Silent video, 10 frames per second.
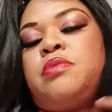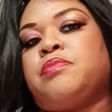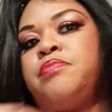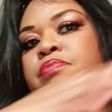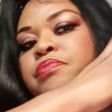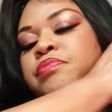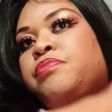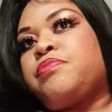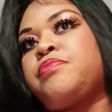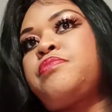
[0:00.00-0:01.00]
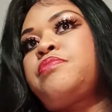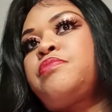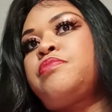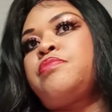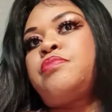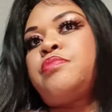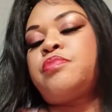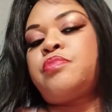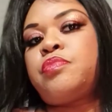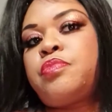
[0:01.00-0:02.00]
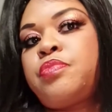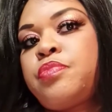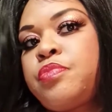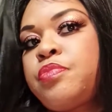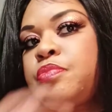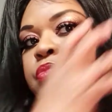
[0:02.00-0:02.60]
Nothing is said.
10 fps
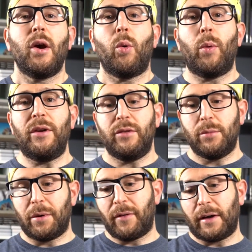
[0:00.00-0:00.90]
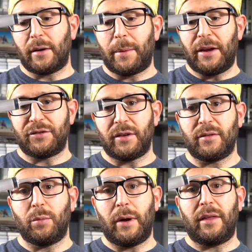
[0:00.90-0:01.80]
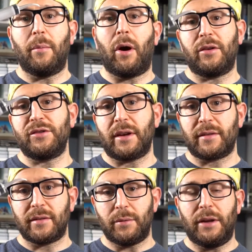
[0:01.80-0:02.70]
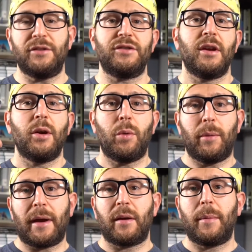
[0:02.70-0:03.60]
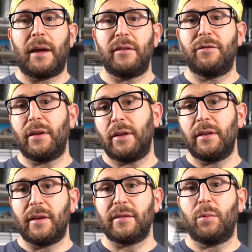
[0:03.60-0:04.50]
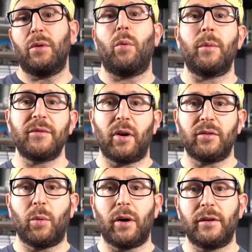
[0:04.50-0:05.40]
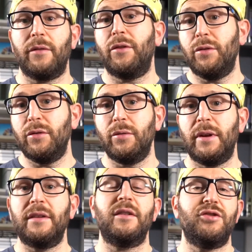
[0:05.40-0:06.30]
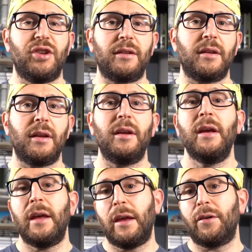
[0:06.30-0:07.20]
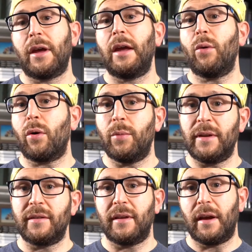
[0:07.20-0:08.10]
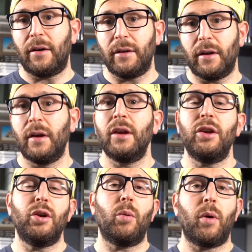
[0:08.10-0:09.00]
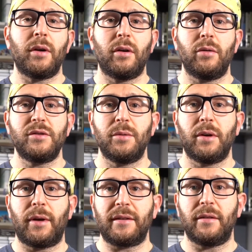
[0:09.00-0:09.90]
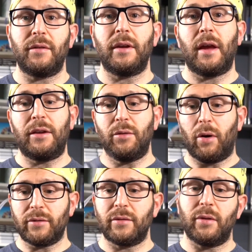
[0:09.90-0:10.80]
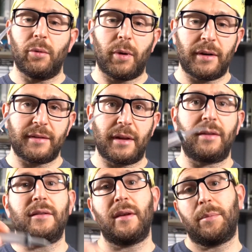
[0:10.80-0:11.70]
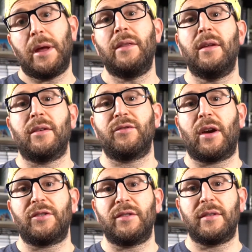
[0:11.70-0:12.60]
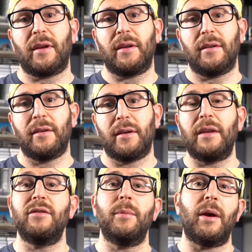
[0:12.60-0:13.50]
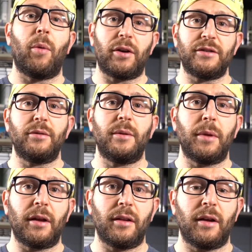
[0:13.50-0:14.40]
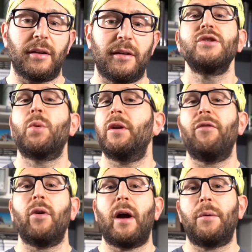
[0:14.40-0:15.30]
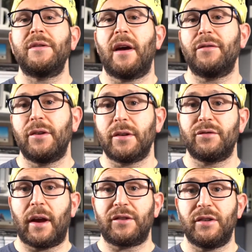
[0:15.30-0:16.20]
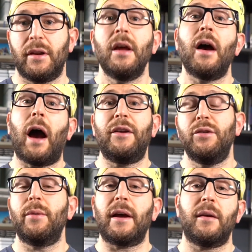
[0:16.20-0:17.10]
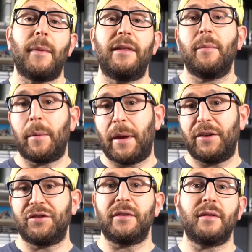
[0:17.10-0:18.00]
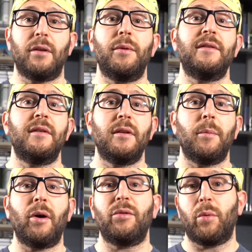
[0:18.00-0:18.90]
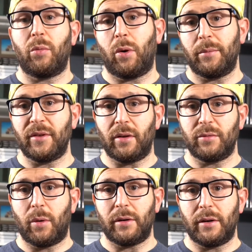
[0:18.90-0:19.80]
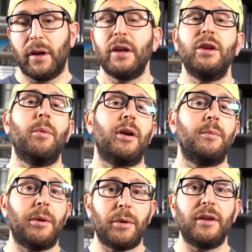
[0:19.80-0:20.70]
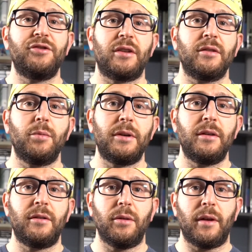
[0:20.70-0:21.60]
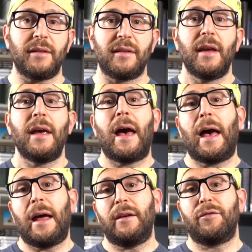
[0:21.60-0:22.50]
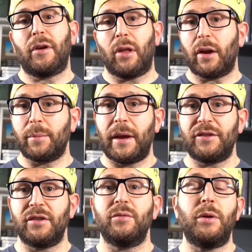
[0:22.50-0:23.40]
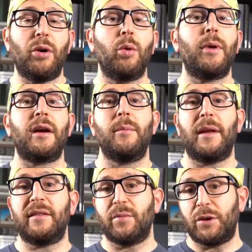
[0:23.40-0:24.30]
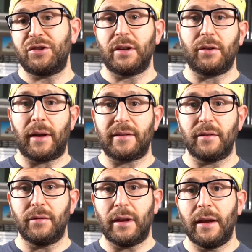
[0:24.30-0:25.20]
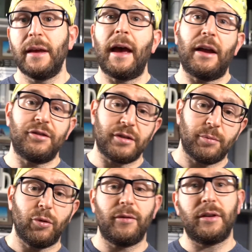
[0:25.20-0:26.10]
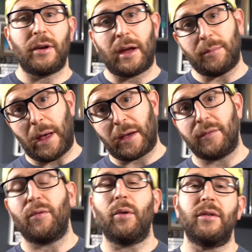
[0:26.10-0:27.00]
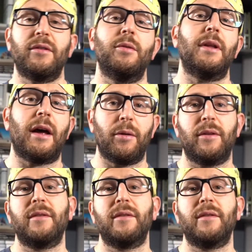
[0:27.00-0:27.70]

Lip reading: We do provide our patients with a Monoject syringe. We recommend filling this with warm salt water if you do need to gently irrigate or rinse the area. You don't want to go too aggressively, and you also don't want to stick the tip in the extraction site, as you may wash out the blood clot. 24 hours after your extraction, I do recommend that my patients start rinsing their mouth with warm salt water. You want to be really gentle when you do this, and for a lot of patients, we don't recommend swishing aggressively and just moving your head back and forth to allow the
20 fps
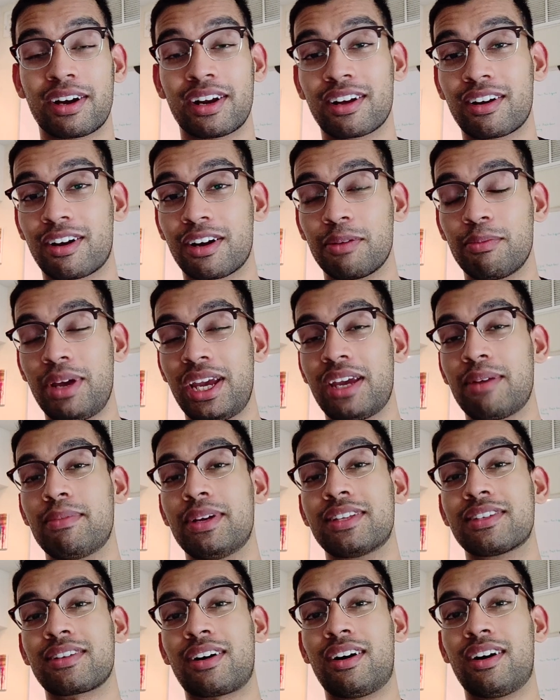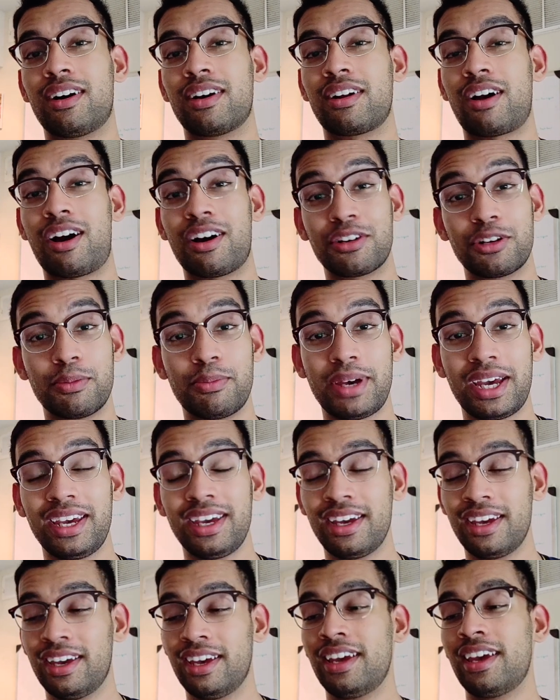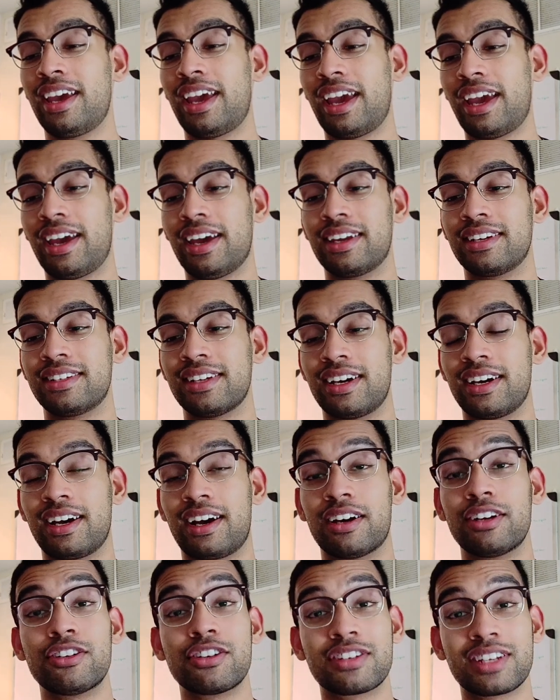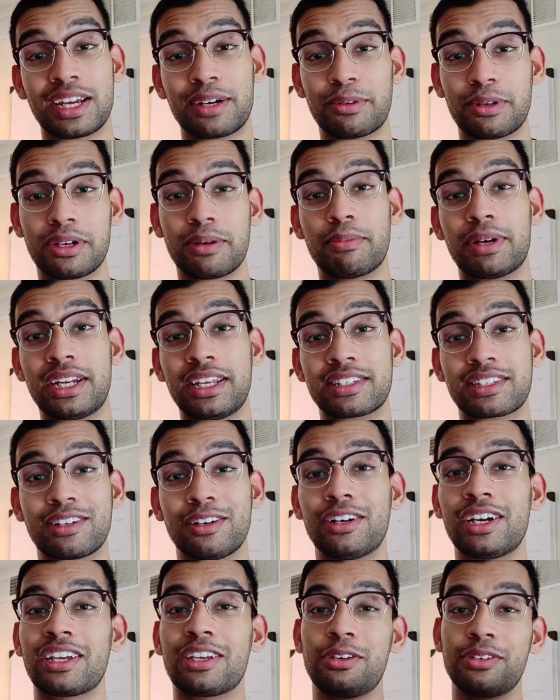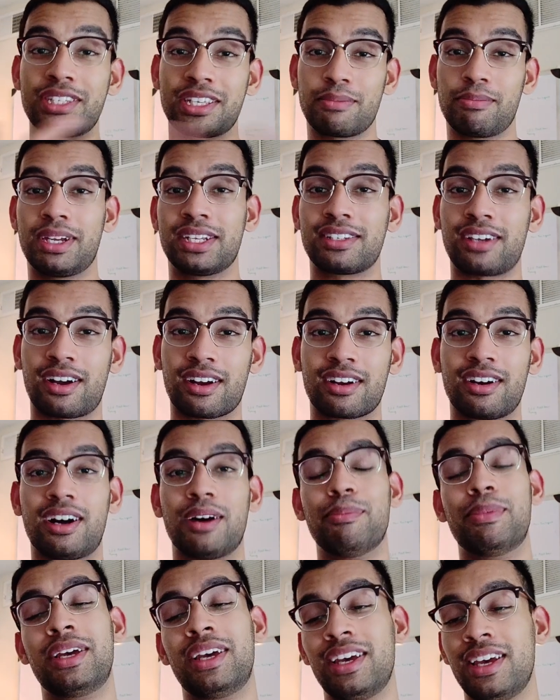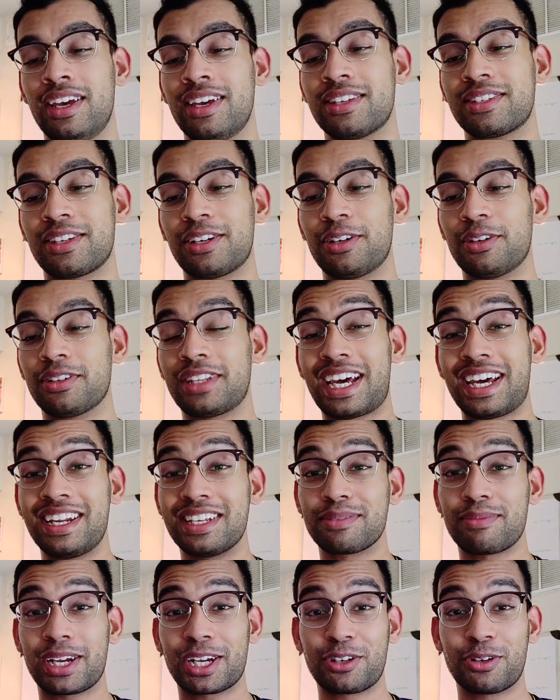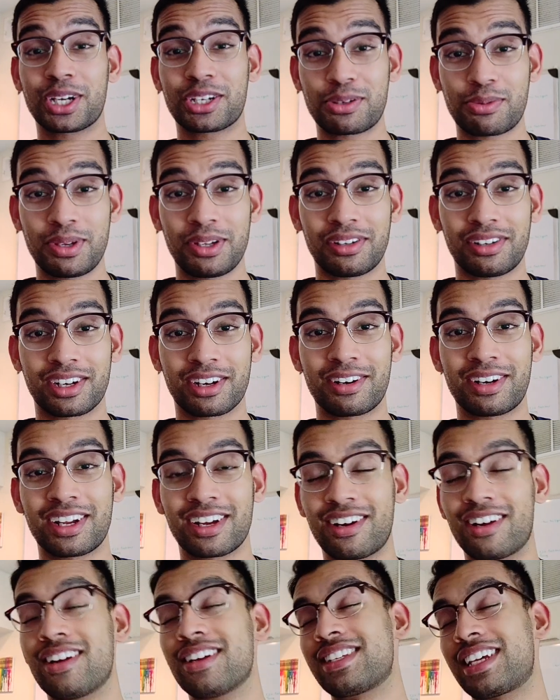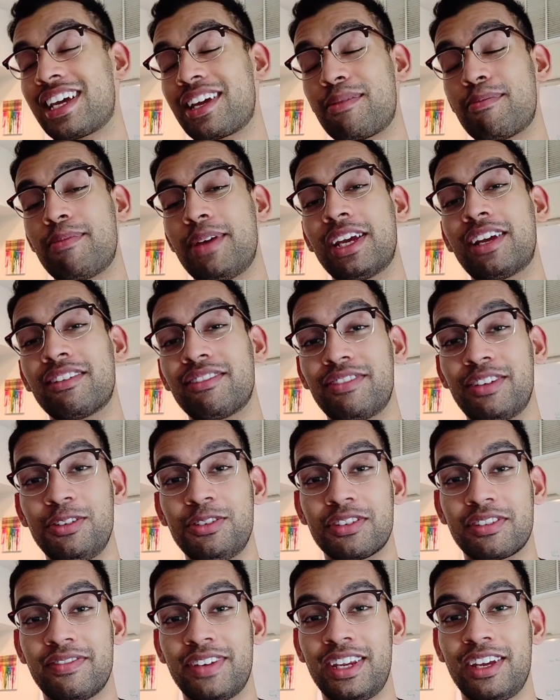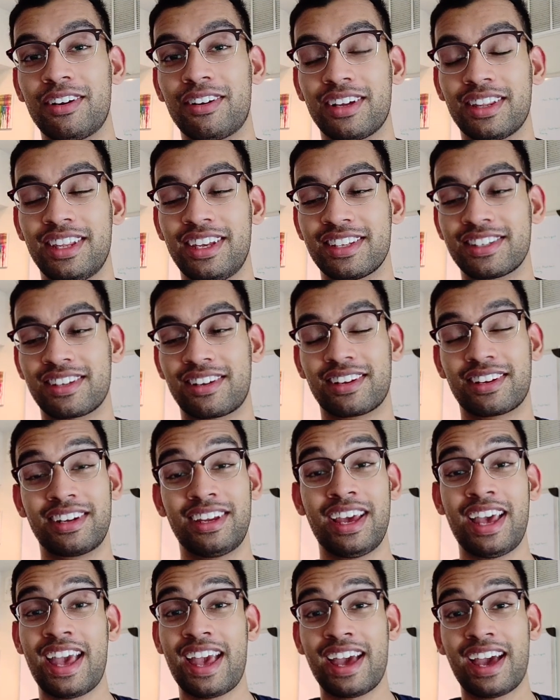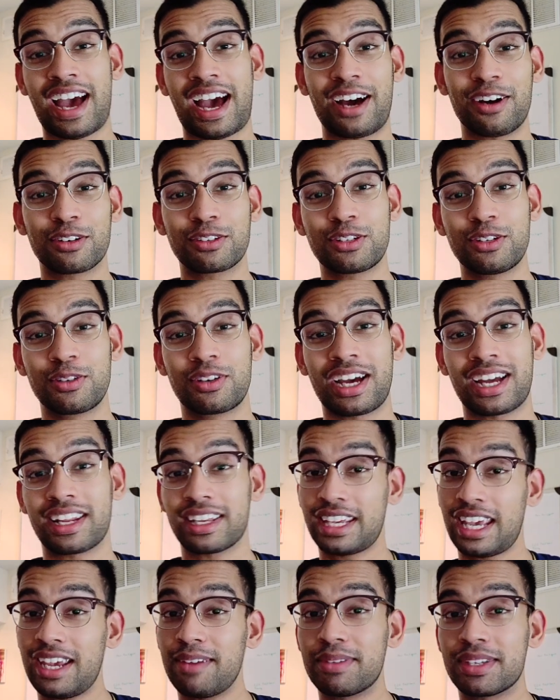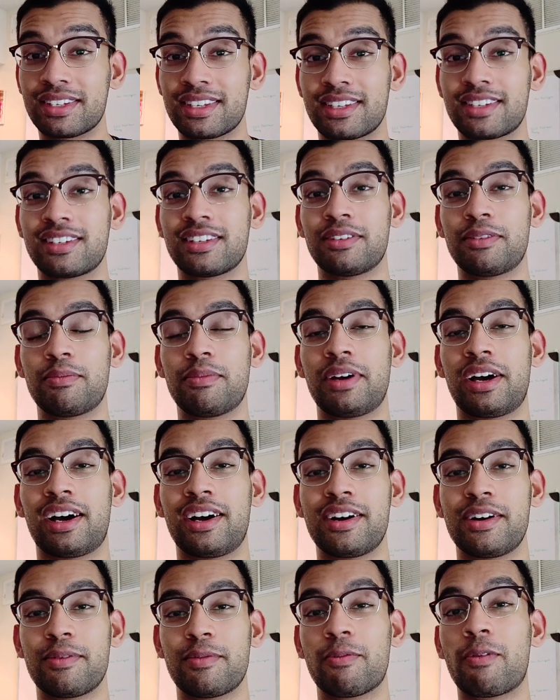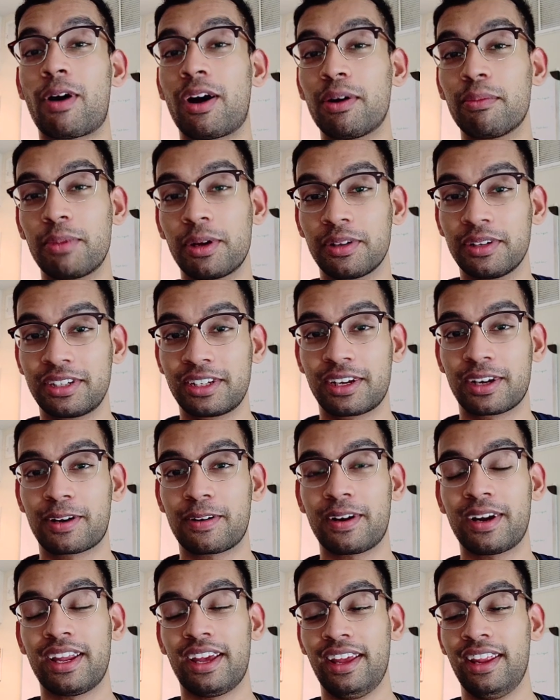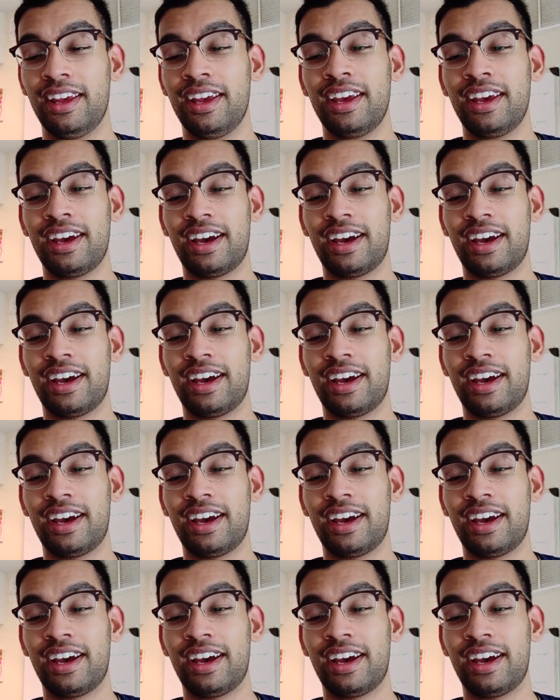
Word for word: credit card payments on auto pay and uh, understand where your money's going using mint.com. So that is my quick spiel on credit cards. I can make a future video on this on how to kind of game the system um, while building your credit.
--
Work required
Omitting all pictures, reproduce the records above in their entirety.

Problem solution
Silent video, 10 frames per second.
[0:00.00-0:01.00]
[0:01.00-0:02.00]
[0:02.00-0:02.60]
Nothing is said.
10 fps
[0:00.00-0:00.90]
[0:00.90-0:01.80]
[0:01.80-0:02.70]
[0:02.70-0:03.60]
[0:03.60-0:04.50]
[0:04.50-0:05.40]
[0:05.40-0:06.30]
[0:06.30-0:07.20]
[0:07.20-0:08.10]
[0:08.10-0:09.00]
[0:09.00-0:09.90]
[0:09.90-0:10.80]
[0:10.80-0:11.70]
[0:11.70-0:12.60]
[0:12.60-0:13.50]
[0:13.50-0:14.40]
[0:14.40-0:15.30]
[0:15.30-0:16.20]
[0:16.20-0:17.10]
[0:17.10-0:18.00]
[0:18.00-0:18.90]
[0:18.90-0:19.80]
[0:19.80-0:20.70]
[0:20.70-0:21.60]
[0:21.60-0:22.50]
[0:22.50-0:23.40]
[0:23.40-0:24.30]
[0:24.30-0:25.20]
[0:25.20-0:26.10]
[0:26.10-0:27.00]
[0:27.00-0:27.70]

Lip reading: We do provide our patients with a Monoject syringe. We recommend filling this with warm salt water if you do need to gently irrigate or rinse the area. You don't want to go too aggressively, and you also don't want to stick the tip in the extraction site, as you may wash out the blood clot. 24 hours after your extraction, I do recommend that my patients start rinsing their mouth with warm salt water. You want to be really gentle when you do this, and for a lot of patients, we don't recommend swishing aggressively and just moving your head back and forth to allow the
20 fps
Word for word: credit card payments on auto pay and uh, understand where your money's going using mint.com. So that is my quick spiel on credit cards. I can make a future video on this on how to kind of game the system um, while building your credit.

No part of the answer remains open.